Different orders of DFA may yield different detrended results that show the different abilities of eliminating trends in the series.

3. Define the q-th order fluctuation function by calculating the average of all segments

Fq (s) = {\frac{1}{2 N} {\sum_{v = 1}^{2 N_{s}} [F^{2} (s, v)]}^{\frac{q}{2}}}^{\frac{1}{q}}

(10)

when q = 2, the procedure is the same as the standard DFA.

For different timescales s, repeat steps 2–3 to get the Fq(s). Thus, by implementing the fitting polynomial of each segment, the trend of that segment will be eliminated efficiently.
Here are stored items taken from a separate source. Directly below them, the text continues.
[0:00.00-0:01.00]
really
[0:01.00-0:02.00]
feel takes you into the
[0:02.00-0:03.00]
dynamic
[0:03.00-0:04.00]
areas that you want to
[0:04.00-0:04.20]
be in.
4. Analyze log–log plots Fq(s) versus s for each value of q so as to determine the scaling behavior of the fluctuation functions Fq(s). If the series x_i is long-range power-law correlated, Fq(s) and s are related as follows

Fq (s) ∼ s^{H (q)}

(11)

H(q) is defined as the generalized Hurst exponent and may be related to q. Normally, H(q) is used to describe the impact of past time series on current and future ones because of its ability of long-range correlation. For rolling bearings, owing to external factors, the status may change from normal to fault status. However, the fault status will persist all the time for its self-irreparability. Therefore, the variable corresponding to Hurst exponent under different statuses can distinguish between normal status and fault status with high performance for vibration fault diagnosis.

In nature, multi-fractals exist in common circumstances. Oppositely, mono-fractals are rare. Therefore, the multi-fractal analysis is generally applicable to reveal intrinsic fractal characteristics. However, noise interference problems will influence the MF-DFA method. The proposed method shown herein effectively overcomes this problem.

SITD method

With the purpose of effectively using the sensitive features contained in feature set for fault diagnosis and overcoming the noise interference problem, a new SITD decomposition method based on ITD was proposed.
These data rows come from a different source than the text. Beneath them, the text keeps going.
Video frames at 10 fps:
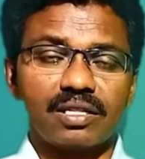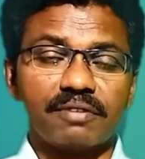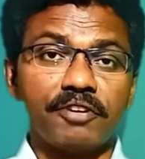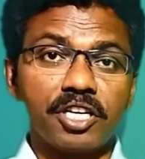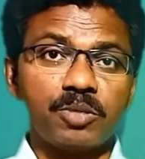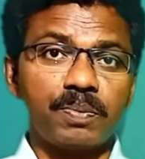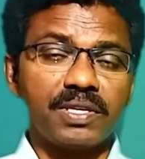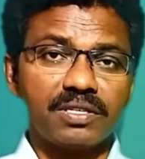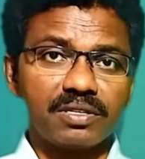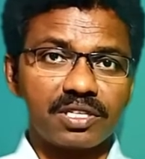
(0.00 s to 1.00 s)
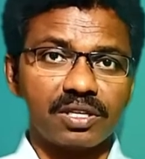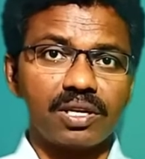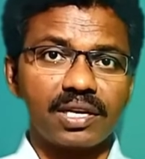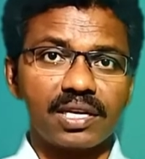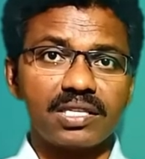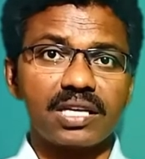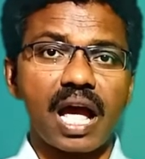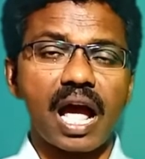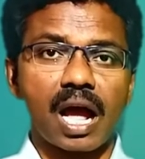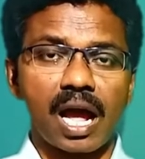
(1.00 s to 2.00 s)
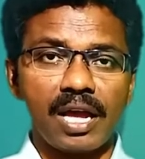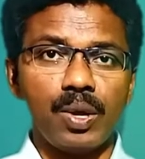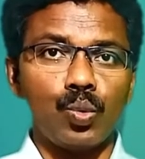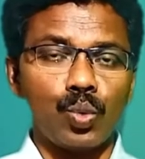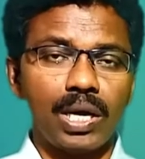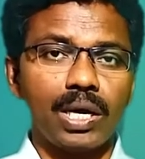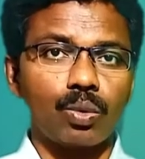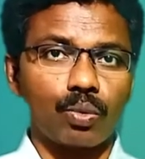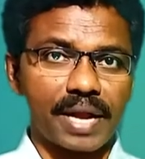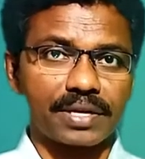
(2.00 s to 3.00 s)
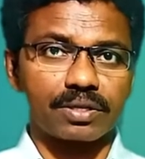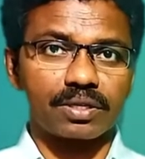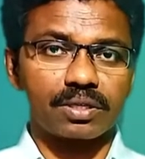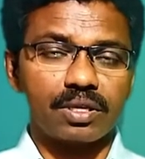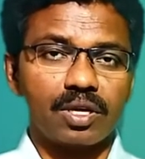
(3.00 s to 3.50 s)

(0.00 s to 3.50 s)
The first person singular is I will write.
Although the ITD approach has many advantages, we cannot ignore its problems, such as signal distortion, end effects, and redundant PRCs. These problems will influence feature extraction. One of the causes of these problems is the algorithm itself, while another cause is noise interference. As we all know, the fault vibration signal includes the resonant component, the impulse signal produced by the faulty bearing and noise. Impulse signals and noise are high-frequency signals, and their noise affects the extraction of fault signals. Therefore, noise elimination is the key step in feature extraction. For the purpose of eliminating the noise signal, the SITD method was proposed, in which wavelet analysis was embedded in the iteration procedures of ITD, which could preserve the effective signal and improve the SNR. To get better results, an adaptive threshold function was analyzed in the wavelet domain.
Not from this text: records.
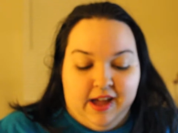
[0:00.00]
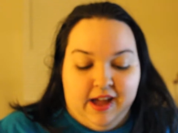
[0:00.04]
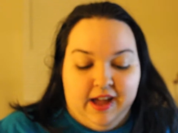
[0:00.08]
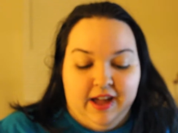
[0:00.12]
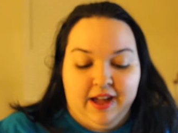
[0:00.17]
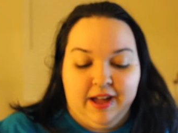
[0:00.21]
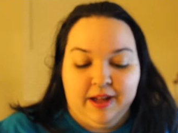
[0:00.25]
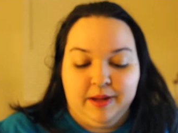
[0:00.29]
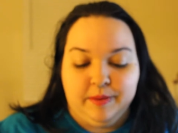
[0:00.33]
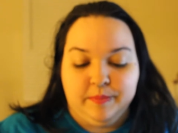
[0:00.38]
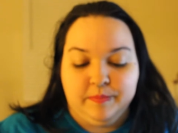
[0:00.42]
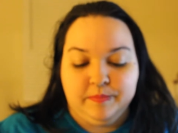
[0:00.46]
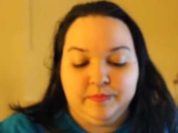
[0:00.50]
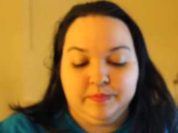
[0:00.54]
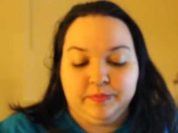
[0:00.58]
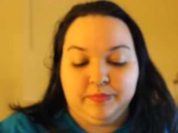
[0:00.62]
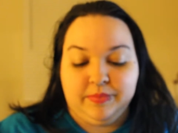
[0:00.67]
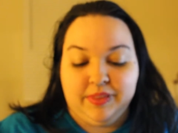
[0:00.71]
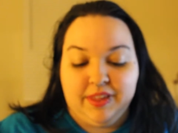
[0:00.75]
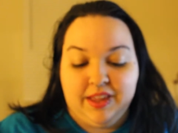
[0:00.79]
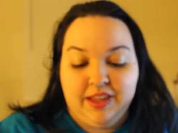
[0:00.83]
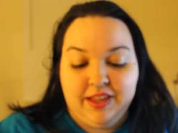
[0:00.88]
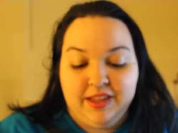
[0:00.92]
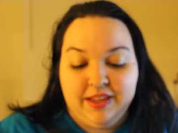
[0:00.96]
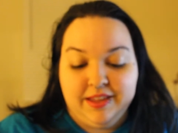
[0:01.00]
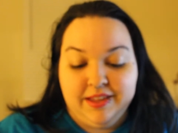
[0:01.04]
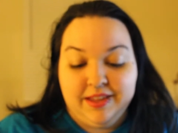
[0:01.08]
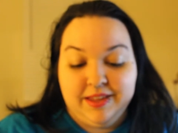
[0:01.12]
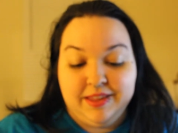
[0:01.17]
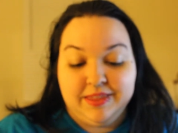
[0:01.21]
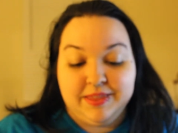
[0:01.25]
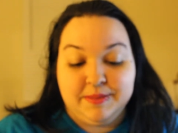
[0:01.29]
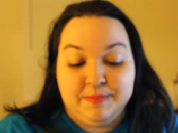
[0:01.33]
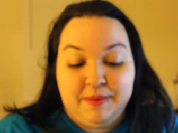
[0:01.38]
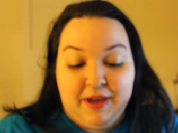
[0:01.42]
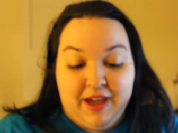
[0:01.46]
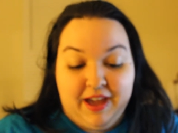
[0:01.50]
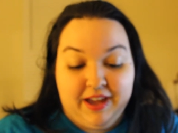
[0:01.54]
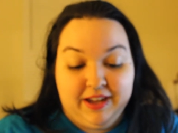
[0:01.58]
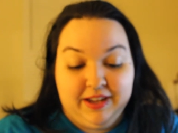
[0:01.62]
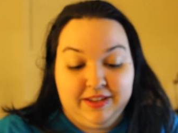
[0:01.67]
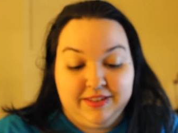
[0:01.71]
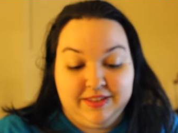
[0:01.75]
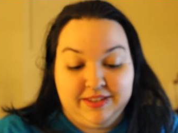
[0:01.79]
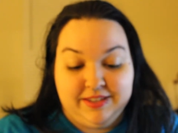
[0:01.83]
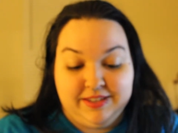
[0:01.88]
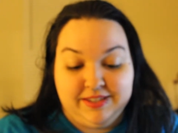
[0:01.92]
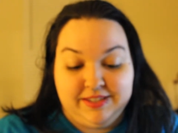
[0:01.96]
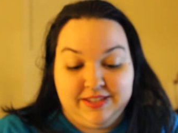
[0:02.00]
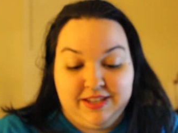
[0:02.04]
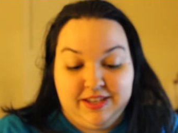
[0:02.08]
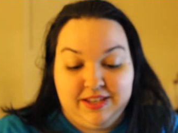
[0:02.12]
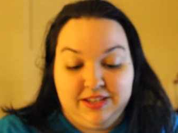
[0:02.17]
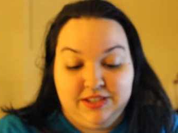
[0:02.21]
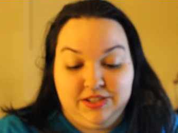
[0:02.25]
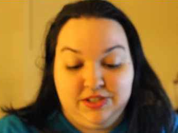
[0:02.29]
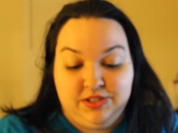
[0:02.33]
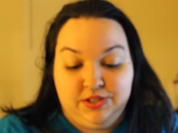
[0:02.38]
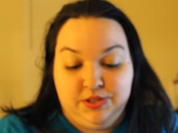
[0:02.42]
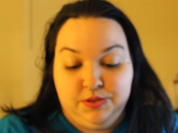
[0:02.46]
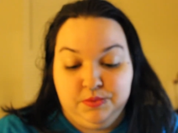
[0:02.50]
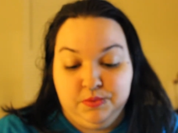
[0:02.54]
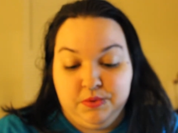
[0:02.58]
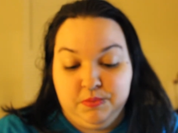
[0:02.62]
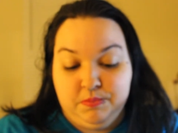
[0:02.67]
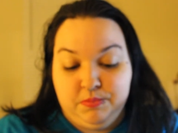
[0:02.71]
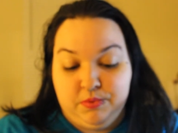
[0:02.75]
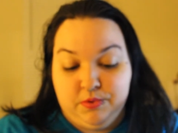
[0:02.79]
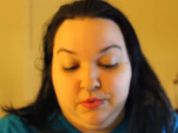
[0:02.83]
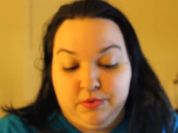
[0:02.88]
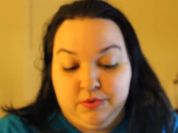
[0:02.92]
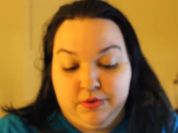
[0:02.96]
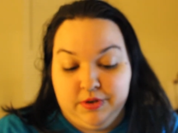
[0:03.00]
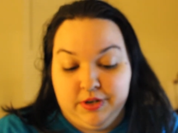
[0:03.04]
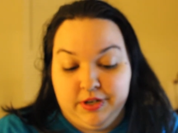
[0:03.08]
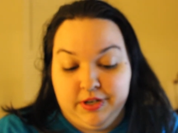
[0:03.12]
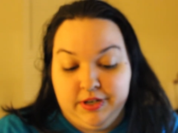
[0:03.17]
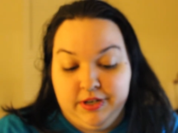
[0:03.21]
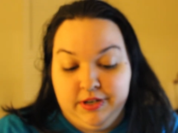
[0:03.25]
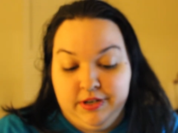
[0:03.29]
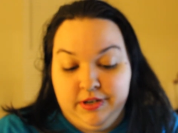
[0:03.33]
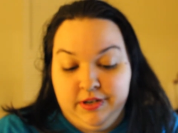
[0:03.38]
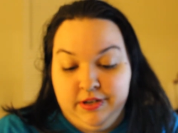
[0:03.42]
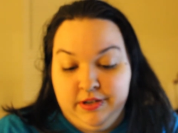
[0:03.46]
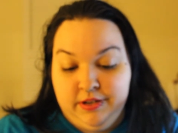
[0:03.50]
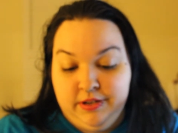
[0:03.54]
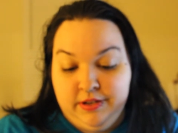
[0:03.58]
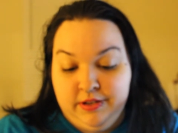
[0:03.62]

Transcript: Um, the back of this says, you were born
An adaptive threshold function

To maintain the effective signal details as much as possible in the denoising process, a threshold function that is superior to both hard and soft threshold functions was designed. The proposed threshold function is presented as follows

η (x, th, m, n) = {\begin{cases} x - 0.5 sign (x) \frac{t h^{m}}{{| x |}^{m - 1}}, | x | > th \\ 0.5 sign (x) \frac{x^{n}}{t h^{n - 1}}, | x | \leq th \end{cases}

(12)

where th is the threshold, while parameters n and m can be adjusted and used to determine the shape of the function for coefficients that are smaller and larger than the absolute threshold value, respectively. To realize the first-order derivability of the threshold function, equation (12) needs to satisfy the following condition

\frac{\partial η (x, th, m, n)}{\partial x} | x = t h^{-} = \frac{\partial η (x, th, m, n)}{\partial x} | x = t h^{+}

(13)

Meanwhile, n = m + 1; therefore, the expression of the threshold function (12) after adding the first-order derivable property is

η (x, th, m) = {\begin{cases} x - 0.5 sign (x) \frac{t h^{m}}{{| x |}^{m - 1}}, | x | > th \\ 0.5 sign (x) \frac{x^{m + 1}}{t h^{m}}, | x | \leq th \end{cases}

(14)

When m is transformed, zone 1 and zone 2 from Figure 1(b) can be represented as shown enlarged in Figure 1(c) and (d). When m = 1, the curve of the function and the soft threshold function in Figure 1(a) almost coincide. When m > 10, the curve is very close to the hard threshold function. The threshold function could nullify, shrink, or maintain the wavelet coefficients in different regions, unlike the soft and hard threshold functions. The region that could shrink the wavelet coefficient is the critical region in which the WT coefficient is composed of signal and noise. To achieve the purpose of maximally retaining the details of the signal while removing noise, a more realistic initial signal for target recognition is needed. The size of the contraction region could be adjusted, and the removal ratio of the noise signal could be controlled, resulting in the retention ratio of the signal details.

Figure 1.

Proposed threshold function with different m values. (a) Proposed threshold function. (b) Proposed threshold function with hard and soft threshold function different m value. (c) Region one. (d) Region two.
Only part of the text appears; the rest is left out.